GIVEN RECORDS:

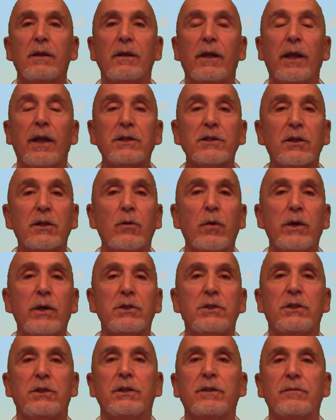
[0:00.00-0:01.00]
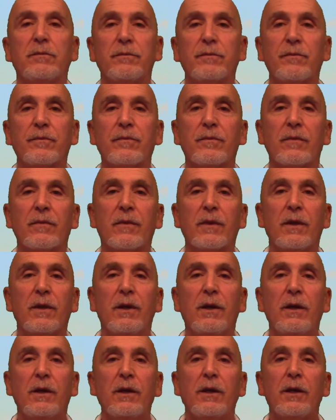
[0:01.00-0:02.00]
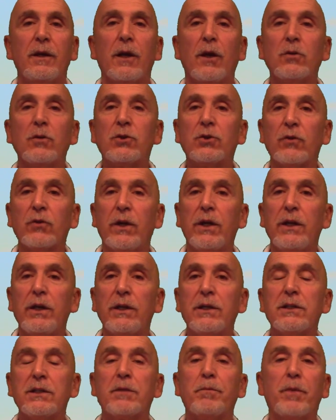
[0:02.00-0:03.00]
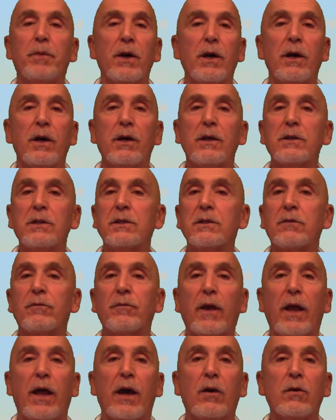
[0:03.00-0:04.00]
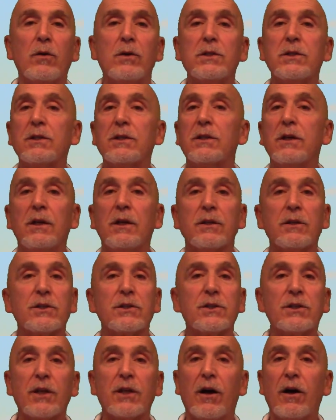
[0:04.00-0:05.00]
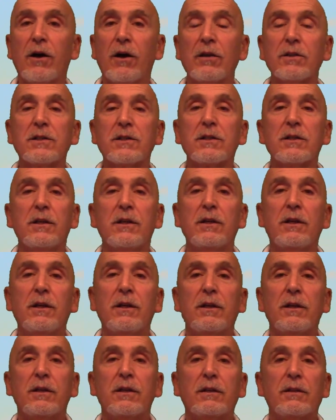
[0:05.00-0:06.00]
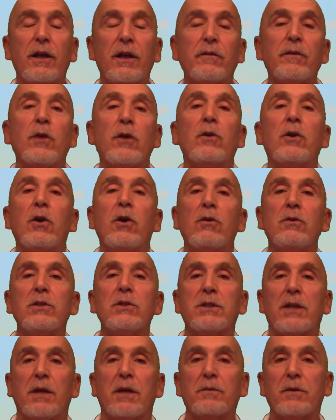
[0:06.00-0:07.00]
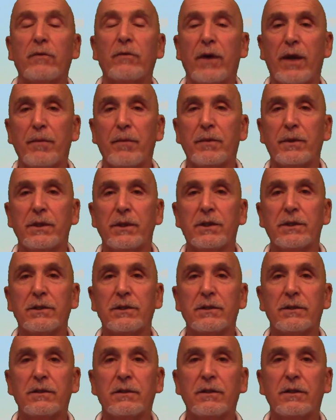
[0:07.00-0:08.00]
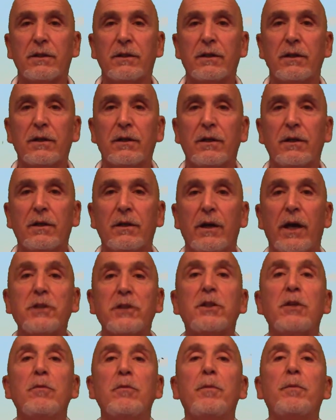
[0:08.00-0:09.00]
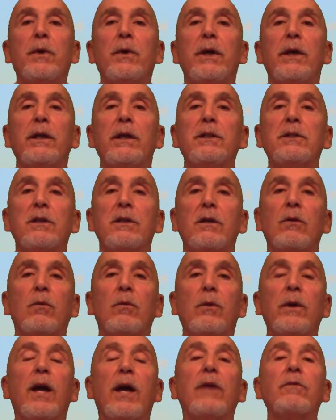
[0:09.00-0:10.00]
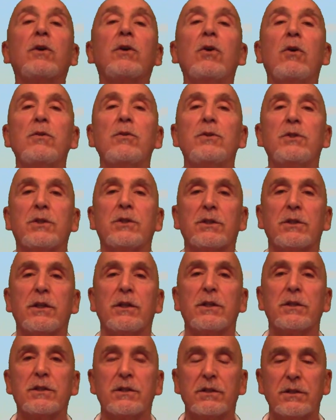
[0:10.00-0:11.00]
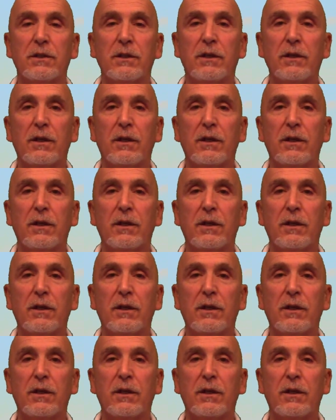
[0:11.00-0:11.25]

That's the question. You know, trees, birds, flowers, the stars, they have no concept of happiness. As human beings, we have consciousness,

GOAL OF THE EXERCISE: Would you print the whole listing exactly, omitting the pictures?

EXERCISE ANSWER:
[0:00.00-0:01.00]
[0:01.00-0:02.00]
[0:02.00-0:03.00]
[0:03.00-0:04.00]
[0:04.00-0:05.00]
[0:05.00-0:06.00]
[0:06.00-0:07.00]
[0:07.00-0:08.00]
[0:08.00-0:09.00]
[0:09.00-0:10.00]
[0:10.00-0:11.00]
[0:11.00-0:11.25]

That's the question. You know, trees, birds, flowers, the stars, they have no concept of happiness. As human beings, we have consciousness,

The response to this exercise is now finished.